[GitHub] flink issue #3838: [FLINK-5886] Python API for streaming applications

2018-01-24 Thread meyer-net
Github user meyer-net commented on the issue:

https://github.com/apache/flink/pull/3838
  
is the version of 1.5 supports python api for streaming applications?


---


[GitHub] flink issue #3838: [FLINK-5886] Python API for streaming applications

2018-01-15 Thread zentol
Github user zentol commented on the issue:

https://github.com/apache/flink/pull/3838
  
Here's a preliminary changelog:

General:
- rebase branch to current master
- incremented version to 1.5-SNAPSHOT
- fixed kafka-connector dependency declaration
- set to provided
- scala version set to scala.binary.version 
- flink version set to project.version
- applied checkstyle
- disabled method/parameter name rules for API classes
- assigned flink-python-streaming to 'libraries' travis profile

API:
- PDS#map()/flat_map() now return PythonSingleOutputStreamOperator
- renamed PDS#print() to PDS#output()
- print is a keyword in python and thus not usable in native python APIs
- added PythonSingleOutputStreamOperator#name()
- removed env#execute methods that accepted local execution argument as 
they are redundant due to environment factory methods

Moved/Renamed:
- made SerializerMap top-level class and renamed it to AdapterMap
- Moved UtilityFunctions#adapt to AdapterMap class
- renamed UtilityFunctions to InterpreterUtils
- moved PythonobjectInputStream2 to SerializationUtils
- renamed PythonObjectInputStream2 to 
SerialVersionOverridingPythonObjectInputStream

Functions:
- Introduced AbstractPythonUDF class for sharing 
RichRunction#open()/close() implementations
- PythonOutputSelector now throws FlinkRuntimeException when failing during 
initialization
- added generic return type to Serializationutils#deserializeObject
- added new serializers for PyBoolean/-Float/-Integer/-Long/-String
- PyObjectSerializer not properly fails when an exceptioin occurs
- improved error printing

- PythonCollector now typed to Object and properly converts non-PyObjects
- jython functions that use a collector now have Object has output type
- otherwise you would get ClassCastException if jython returns 
something that isn't a PyObject

PythonStreamBinder
- adjusted to follow PythonPlanBinder structure
- client-like main() exception handling
- replaced Random usage with UUID.randomUIID()
- now loads GlobalConfiguration
- local/distributed tmp dir now configurable
- introduced PythonOptions
- no longer generate plan.py but instead import it directly via the 
PythonInterpreter

Environment:
- Reworked static environment factory methods from 
PythonStreamExecutionEnvironment into a PythonEnvironmentFactory
- program main() method now accepts a PythonEnvironmentFactory
- directories are now passed properly to the environment instead of using 
static fields
- removed PythonEnvironmentConfig

Tests:
- removed 'if __name__ == '__main__':' blocks from tests since the 
condition is never fulfilled
- removed python TestBase class
- removed print statements from tests
- standardized test job names
- cleaned up PythonStreamBinderTest / made it more consistent with 
PythonPlanBinderTest
- run_all_tests improvements
- stop after first failure
- print stacktrace on failure
- no longer relies on dirname() to get cwd but uses the module file 
location instead


---


[GitHub] flink issue #3838: [FLINK-5886] Python API for streaming applications

2018-01-15 Thread zentol
Github user zentol commented on the issue:

https://github.com/apache/flink/pull/3838
  
I've been digging into this for the past week.
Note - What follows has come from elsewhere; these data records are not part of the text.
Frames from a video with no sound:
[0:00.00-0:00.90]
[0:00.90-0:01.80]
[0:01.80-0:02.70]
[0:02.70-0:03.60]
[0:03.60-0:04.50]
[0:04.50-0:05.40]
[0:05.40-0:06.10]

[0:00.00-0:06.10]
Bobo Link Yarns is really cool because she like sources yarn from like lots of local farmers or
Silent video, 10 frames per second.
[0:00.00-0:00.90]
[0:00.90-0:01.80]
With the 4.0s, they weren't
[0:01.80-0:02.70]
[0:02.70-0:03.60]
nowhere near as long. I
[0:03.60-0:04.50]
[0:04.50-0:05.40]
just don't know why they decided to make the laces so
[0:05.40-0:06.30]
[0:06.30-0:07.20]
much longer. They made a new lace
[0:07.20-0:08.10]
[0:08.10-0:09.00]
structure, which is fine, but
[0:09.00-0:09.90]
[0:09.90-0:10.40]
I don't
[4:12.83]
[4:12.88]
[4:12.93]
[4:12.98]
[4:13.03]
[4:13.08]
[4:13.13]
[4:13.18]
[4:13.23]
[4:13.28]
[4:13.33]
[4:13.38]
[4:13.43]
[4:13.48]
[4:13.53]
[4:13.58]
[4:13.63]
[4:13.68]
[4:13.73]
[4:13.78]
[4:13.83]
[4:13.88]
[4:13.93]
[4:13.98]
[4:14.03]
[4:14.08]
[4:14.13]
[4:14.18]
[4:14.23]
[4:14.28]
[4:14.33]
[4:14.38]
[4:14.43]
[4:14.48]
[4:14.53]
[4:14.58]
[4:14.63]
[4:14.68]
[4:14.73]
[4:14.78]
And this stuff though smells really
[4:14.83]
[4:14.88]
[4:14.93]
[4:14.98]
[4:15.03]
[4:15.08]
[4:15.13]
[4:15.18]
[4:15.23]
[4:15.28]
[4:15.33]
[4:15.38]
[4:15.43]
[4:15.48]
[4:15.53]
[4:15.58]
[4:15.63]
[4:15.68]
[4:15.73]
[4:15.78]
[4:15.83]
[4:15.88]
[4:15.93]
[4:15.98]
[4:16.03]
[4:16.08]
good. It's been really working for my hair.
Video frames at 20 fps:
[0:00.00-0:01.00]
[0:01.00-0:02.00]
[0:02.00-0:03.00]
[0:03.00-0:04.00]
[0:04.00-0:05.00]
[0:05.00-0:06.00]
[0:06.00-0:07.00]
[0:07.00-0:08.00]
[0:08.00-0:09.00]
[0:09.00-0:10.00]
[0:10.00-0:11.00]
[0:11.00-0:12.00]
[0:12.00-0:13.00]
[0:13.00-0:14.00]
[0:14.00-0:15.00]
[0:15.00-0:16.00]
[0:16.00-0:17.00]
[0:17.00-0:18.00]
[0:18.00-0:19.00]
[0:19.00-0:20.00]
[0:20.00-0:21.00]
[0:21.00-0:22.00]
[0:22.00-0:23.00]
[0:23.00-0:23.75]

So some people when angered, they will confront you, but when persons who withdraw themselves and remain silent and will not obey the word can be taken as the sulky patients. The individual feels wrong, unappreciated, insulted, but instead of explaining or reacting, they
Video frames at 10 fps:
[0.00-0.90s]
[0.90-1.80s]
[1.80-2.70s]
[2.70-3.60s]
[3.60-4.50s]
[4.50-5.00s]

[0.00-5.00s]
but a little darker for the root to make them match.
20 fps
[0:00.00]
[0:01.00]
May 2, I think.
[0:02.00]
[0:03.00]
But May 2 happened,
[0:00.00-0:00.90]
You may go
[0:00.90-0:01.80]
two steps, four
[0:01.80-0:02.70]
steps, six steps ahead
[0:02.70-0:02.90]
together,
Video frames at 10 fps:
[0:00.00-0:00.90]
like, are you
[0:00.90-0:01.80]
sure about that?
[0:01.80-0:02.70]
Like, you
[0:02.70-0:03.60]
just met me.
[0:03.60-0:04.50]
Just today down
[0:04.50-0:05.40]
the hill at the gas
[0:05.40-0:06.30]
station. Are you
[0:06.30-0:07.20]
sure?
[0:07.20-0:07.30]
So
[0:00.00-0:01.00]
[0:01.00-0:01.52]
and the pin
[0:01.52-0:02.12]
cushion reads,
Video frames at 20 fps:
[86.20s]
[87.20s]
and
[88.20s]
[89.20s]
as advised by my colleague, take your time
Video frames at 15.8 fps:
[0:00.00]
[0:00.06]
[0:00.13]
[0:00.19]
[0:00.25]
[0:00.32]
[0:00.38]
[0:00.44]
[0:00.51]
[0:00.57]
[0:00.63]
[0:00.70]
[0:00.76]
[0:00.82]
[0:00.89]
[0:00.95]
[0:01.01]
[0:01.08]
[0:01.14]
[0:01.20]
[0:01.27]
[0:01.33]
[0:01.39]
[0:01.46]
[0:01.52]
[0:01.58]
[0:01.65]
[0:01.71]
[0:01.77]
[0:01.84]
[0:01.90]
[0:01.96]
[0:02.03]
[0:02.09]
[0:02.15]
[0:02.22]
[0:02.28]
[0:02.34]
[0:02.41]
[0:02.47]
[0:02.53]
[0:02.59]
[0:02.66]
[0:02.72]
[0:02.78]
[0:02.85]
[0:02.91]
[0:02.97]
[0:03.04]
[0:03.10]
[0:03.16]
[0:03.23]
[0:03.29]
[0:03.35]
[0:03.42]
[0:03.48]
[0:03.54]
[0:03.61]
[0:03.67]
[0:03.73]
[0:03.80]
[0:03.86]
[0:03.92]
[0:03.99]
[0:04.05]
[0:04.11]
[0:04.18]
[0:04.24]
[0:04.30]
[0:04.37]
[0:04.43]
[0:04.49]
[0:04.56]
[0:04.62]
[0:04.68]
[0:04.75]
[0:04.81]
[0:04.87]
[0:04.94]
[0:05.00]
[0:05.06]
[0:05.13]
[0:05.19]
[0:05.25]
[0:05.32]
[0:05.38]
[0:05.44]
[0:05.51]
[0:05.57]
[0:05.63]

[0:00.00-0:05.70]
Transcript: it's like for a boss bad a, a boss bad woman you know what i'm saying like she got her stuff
I found a number of things 
to improve and did so in a local branch. Once I've finalized/tests things 
(probably tomorrow) I'll link the branch here or open another PR.


---


[GitHub] flink issue #3838: [FLINK-5886] Python API for streaming applications

2017-08-29 Thread zentol
Github user zentol commented on the issue:

https://github.com/apache/flink/pull/3838
  
There is none that I'm aware of. It is also possible for the JM and TM to 
run in the same JVM, say for tests or in local mode.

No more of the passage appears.